Why Voters Rejected the 'Nakhkins': Dignity Over Economics

What is far more important than corruption and economic mismanagement was how the dignity of people and society was compromised.

Dr. Grigoryan identifies a dimension of Armenian electoral behavior that often gets obscured in discussion of corruption and economic mismanagement: the deep, persistent memory of systematic humiliation. The pre-2018 regime was not simply corrupt; it was a system that destroyed the dignity of ordinary people through the unchecked power of oligarchs, local warlords, and their security apparatus.

Grigoryan offers specific examples. Oligarchs’ children could assault people in public without facing serious consequences. A prominent case involved a regional warlord’s son who beat someone so severely he lost an eye-and faced no criminal charge. The Poplavok Café incident involving security personnel targeting activists remains vivid in public memory. These were not aberrations but manifestations of a systematic problem: the permanent vulnerability of ordinary citizens to arbitrary harm from the powerful, with no recourse through law or justice.
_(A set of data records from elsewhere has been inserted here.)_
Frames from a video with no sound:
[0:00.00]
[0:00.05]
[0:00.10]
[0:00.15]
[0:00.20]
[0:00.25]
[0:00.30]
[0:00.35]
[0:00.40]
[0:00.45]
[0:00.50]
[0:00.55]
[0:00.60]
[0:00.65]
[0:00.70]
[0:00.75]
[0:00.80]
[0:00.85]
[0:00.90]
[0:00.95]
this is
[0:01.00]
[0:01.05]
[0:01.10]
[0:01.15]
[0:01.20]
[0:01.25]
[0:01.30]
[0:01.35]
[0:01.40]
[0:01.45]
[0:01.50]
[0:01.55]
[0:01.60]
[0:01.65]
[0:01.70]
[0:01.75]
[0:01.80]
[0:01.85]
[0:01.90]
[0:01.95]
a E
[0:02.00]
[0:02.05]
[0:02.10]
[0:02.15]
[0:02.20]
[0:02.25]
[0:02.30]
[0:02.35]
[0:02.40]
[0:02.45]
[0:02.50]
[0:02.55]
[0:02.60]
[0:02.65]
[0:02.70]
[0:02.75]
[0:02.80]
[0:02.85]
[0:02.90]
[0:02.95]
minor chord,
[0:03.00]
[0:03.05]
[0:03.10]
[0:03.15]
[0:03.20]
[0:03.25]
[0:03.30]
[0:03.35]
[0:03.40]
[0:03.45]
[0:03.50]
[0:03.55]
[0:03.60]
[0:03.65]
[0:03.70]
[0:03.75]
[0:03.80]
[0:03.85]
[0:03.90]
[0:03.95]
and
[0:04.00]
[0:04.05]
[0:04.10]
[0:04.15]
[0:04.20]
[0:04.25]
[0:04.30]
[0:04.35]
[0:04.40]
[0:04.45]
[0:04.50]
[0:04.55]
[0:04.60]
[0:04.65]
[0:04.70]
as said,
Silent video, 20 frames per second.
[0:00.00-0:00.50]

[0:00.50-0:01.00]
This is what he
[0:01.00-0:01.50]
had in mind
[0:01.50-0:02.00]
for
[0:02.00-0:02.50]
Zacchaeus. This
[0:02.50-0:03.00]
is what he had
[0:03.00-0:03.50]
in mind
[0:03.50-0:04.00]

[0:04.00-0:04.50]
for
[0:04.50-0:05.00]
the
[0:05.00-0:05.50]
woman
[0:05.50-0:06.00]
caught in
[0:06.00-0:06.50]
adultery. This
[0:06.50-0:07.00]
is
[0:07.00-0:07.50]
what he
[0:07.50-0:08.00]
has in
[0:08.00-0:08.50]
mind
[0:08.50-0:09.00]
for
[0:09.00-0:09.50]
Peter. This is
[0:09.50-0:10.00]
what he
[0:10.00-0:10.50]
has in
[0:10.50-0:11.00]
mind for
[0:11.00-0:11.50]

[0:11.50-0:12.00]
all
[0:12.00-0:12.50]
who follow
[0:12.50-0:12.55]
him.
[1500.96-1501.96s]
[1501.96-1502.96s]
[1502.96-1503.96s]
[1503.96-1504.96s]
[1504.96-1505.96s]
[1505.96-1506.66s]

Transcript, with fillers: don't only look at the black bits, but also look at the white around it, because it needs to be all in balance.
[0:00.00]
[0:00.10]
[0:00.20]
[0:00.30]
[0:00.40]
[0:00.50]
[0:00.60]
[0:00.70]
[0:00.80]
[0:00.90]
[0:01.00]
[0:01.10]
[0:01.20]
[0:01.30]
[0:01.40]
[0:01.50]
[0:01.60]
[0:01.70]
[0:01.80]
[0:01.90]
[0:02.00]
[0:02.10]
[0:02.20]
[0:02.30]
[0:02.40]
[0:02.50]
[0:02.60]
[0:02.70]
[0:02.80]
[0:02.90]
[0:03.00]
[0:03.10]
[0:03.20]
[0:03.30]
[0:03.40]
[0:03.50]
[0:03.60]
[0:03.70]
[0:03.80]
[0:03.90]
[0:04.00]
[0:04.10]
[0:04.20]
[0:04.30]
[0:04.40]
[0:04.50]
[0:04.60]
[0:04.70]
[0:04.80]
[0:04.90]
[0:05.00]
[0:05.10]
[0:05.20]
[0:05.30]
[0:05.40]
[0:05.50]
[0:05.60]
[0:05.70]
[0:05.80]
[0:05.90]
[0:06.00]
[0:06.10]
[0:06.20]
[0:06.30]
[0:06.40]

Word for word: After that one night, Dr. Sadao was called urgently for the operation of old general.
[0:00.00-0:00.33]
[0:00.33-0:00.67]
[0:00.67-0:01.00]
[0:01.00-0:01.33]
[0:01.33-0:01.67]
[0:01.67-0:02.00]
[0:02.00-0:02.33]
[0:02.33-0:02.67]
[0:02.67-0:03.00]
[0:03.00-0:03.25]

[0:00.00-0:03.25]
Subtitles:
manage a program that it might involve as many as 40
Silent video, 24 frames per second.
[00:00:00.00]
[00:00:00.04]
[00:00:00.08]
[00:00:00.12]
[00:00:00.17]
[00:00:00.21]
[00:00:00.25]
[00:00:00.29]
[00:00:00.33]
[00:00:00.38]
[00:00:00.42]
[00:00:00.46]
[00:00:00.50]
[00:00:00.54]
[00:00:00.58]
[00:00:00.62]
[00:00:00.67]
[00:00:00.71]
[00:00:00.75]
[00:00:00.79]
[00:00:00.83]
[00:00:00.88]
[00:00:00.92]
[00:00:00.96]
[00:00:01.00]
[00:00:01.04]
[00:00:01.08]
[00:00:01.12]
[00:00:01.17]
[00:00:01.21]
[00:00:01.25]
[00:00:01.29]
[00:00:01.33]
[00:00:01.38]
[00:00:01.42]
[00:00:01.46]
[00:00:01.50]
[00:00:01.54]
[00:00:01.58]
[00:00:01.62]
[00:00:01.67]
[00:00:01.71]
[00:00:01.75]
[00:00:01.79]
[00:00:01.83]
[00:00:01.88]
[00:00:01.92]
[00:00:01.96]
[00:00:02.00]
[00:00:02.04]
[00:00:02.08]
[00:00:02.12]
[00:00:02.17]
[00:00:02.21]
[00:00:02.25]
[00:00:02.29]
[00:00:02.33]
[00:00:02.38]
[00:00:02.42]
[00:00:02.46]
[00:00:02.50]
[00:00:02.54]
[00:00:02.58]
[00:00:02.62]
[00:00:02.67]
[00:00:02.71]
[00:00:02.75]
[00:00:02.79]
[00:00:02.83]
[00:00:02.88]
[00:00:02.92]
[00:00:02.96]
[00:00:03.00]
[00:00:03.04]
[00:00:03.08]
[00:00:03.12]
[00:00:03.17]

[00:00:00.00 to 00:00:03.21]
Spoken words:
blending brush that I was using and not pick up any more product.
This experience of helplessness and humiliation created a far more powerful motivator for political change than economic arguments. While the Pashinyan regime has produced its own instances of abuse and injustice-Sona Mnatsakanyan’s death at the hands of the prime minister’s motorcade, Alen Simonyan spitting on a critic-voters perceive these as episodes rather than systemic features. The key distinction is systemic versus episodic: under the pre-2018 system, humiliation was institutionalized; under Pashinyan, instances occur but lack the systematic quality.

This perception-whether objectively accurate or not-powerfully shaped electoral outcomes. Voters were willing to tolerate considerable flaws in the Pashinyan government because the alternative represented a return to the systematic indignity of the oligarchic era. Grigoryan notes that political science and psychology literature consistently show that threats to dignity and status are far more motivating than material or socioeconomic concerns. The opposition’s failure to meaningfully acknowledge or address this psychological reality-and Robert Kocharyan’s decision to present the pre-2018 era as a “golden age” rather than admitting to systemic problems-proved politically fatal.

Until opposition forces can credibly distance themselves from the oligarchic system and demonstrate understanding of the humiliation it inflicted, they remain bound by voters’ determination to avoid returning to that past.